Dataset entries:
────────────────────────────────────────

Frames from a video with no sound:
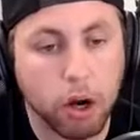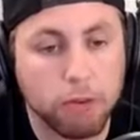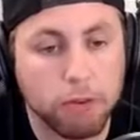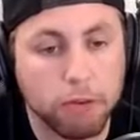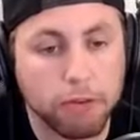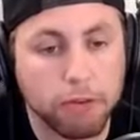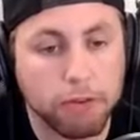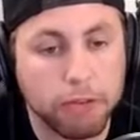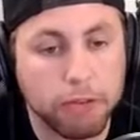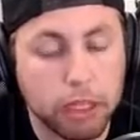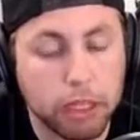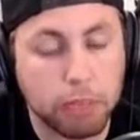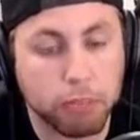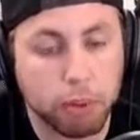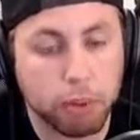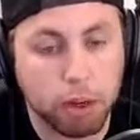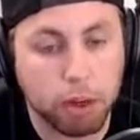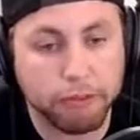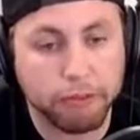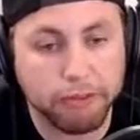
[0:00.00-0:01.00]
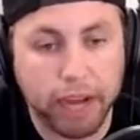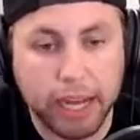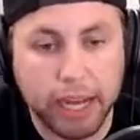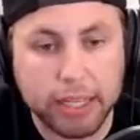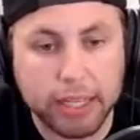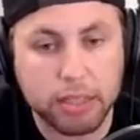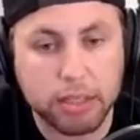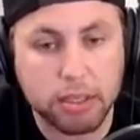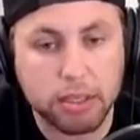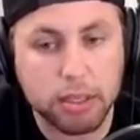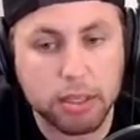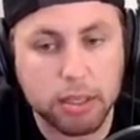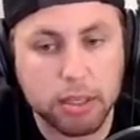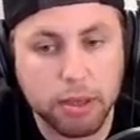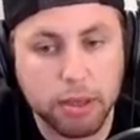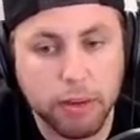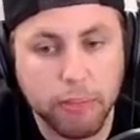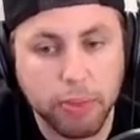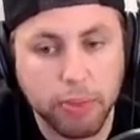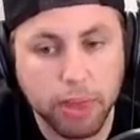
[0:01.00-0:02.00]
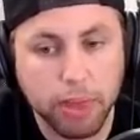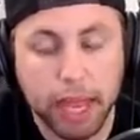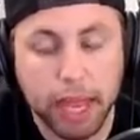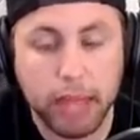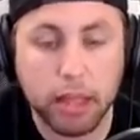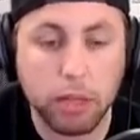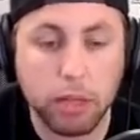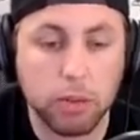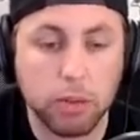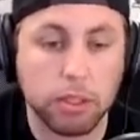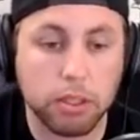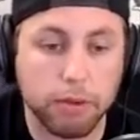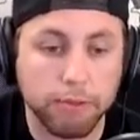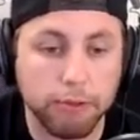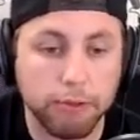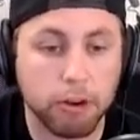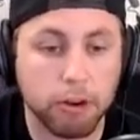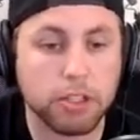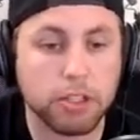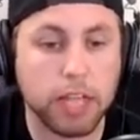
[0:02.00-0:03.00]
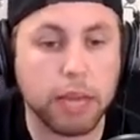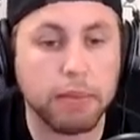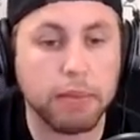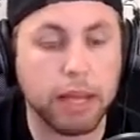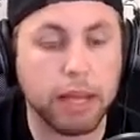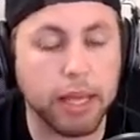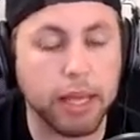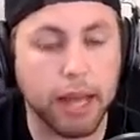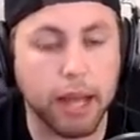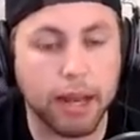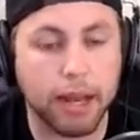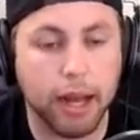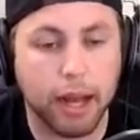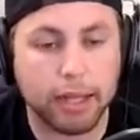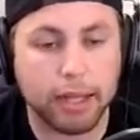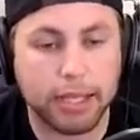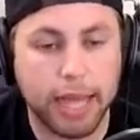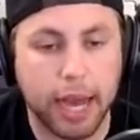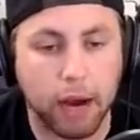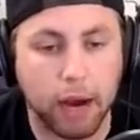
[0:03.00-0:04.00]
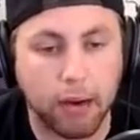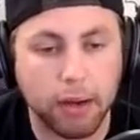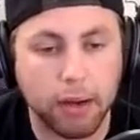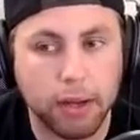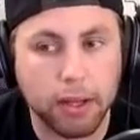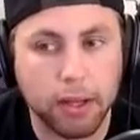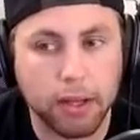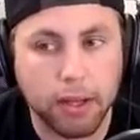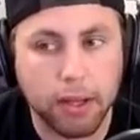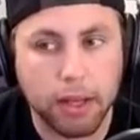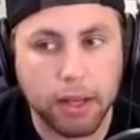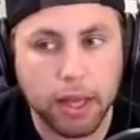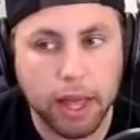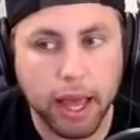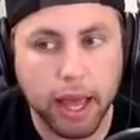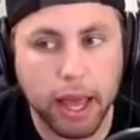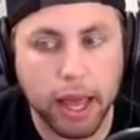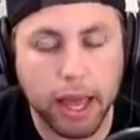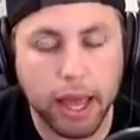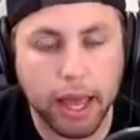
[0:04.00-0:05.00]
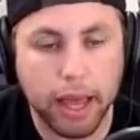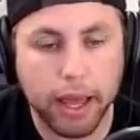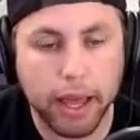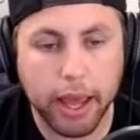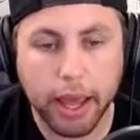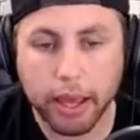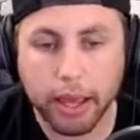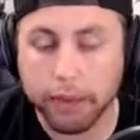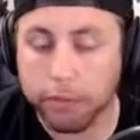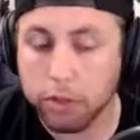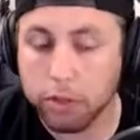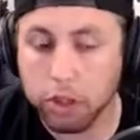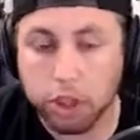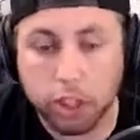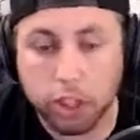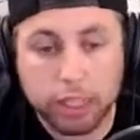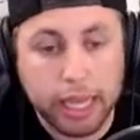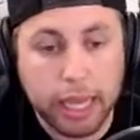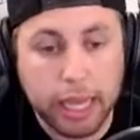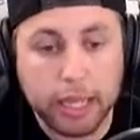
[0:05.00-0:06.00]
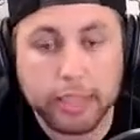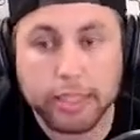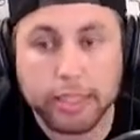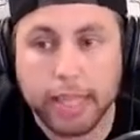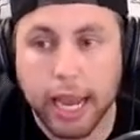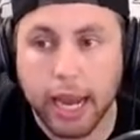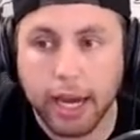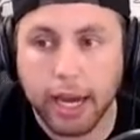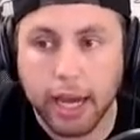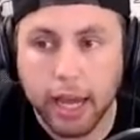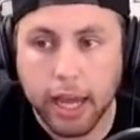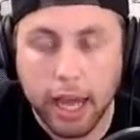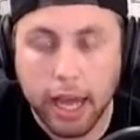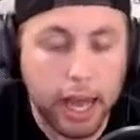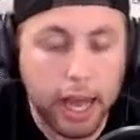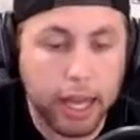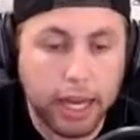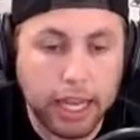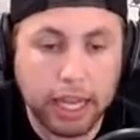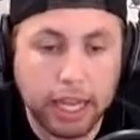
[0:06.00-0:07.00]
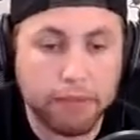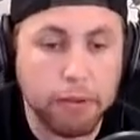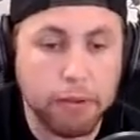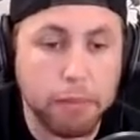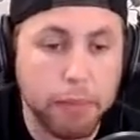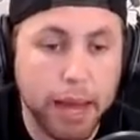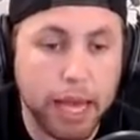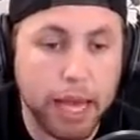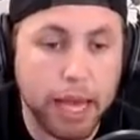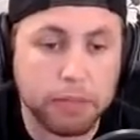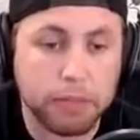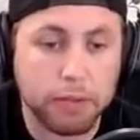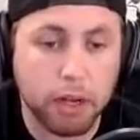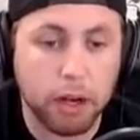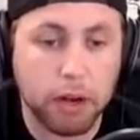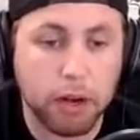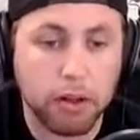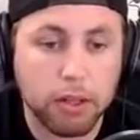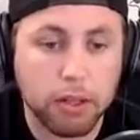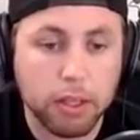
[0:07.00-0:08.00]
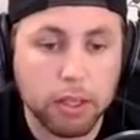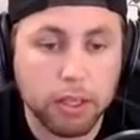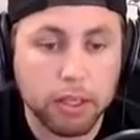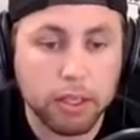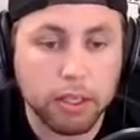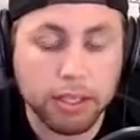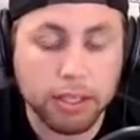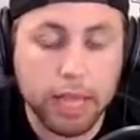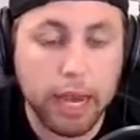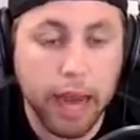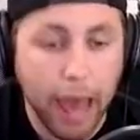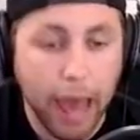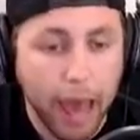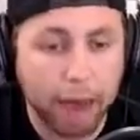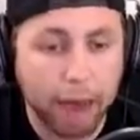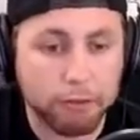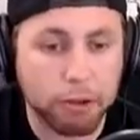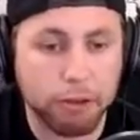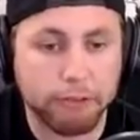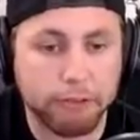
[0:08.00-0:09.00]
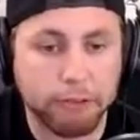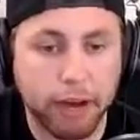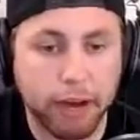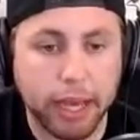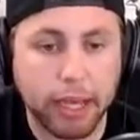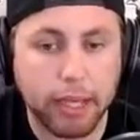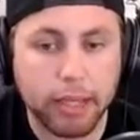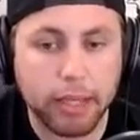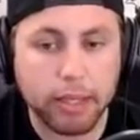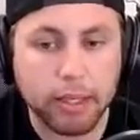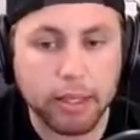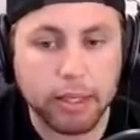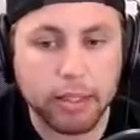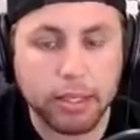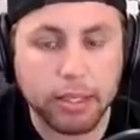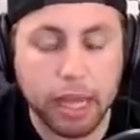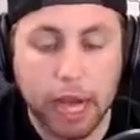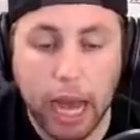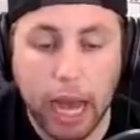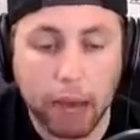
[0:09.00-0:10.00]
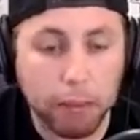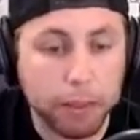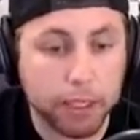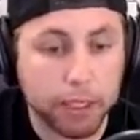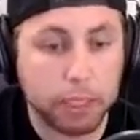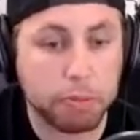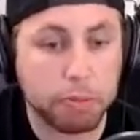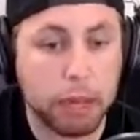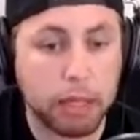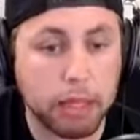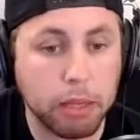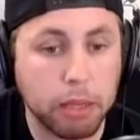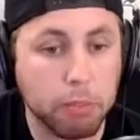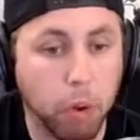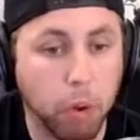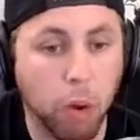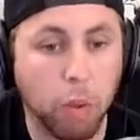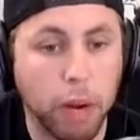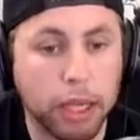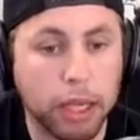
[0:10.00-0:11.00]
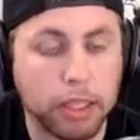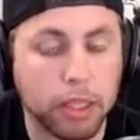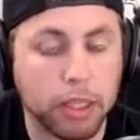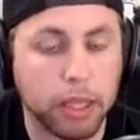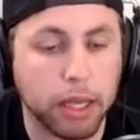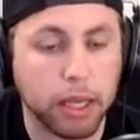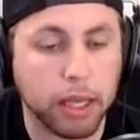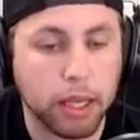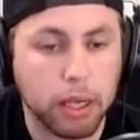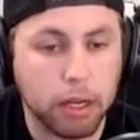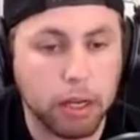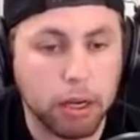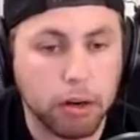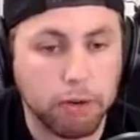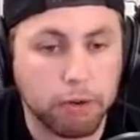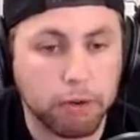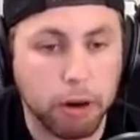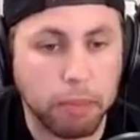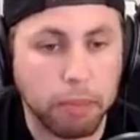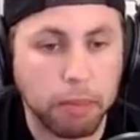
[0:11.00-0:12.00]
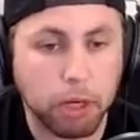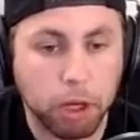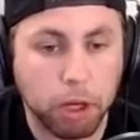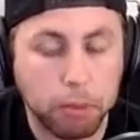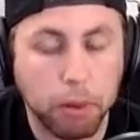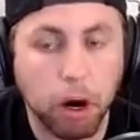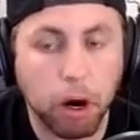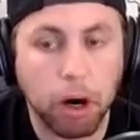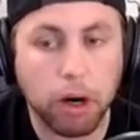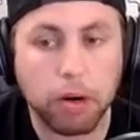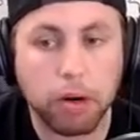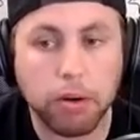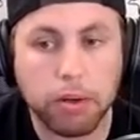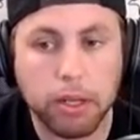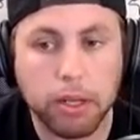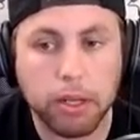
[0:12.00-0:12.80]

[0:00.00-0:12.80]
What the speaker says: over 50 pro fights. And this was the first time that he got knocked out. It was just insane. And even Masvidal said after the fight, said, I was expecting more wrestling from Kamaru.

────────────────────────────────────────

Examine the records above and give the number of lines in which the string "from" appears, with no other words.

- RESPONSE AREA: 2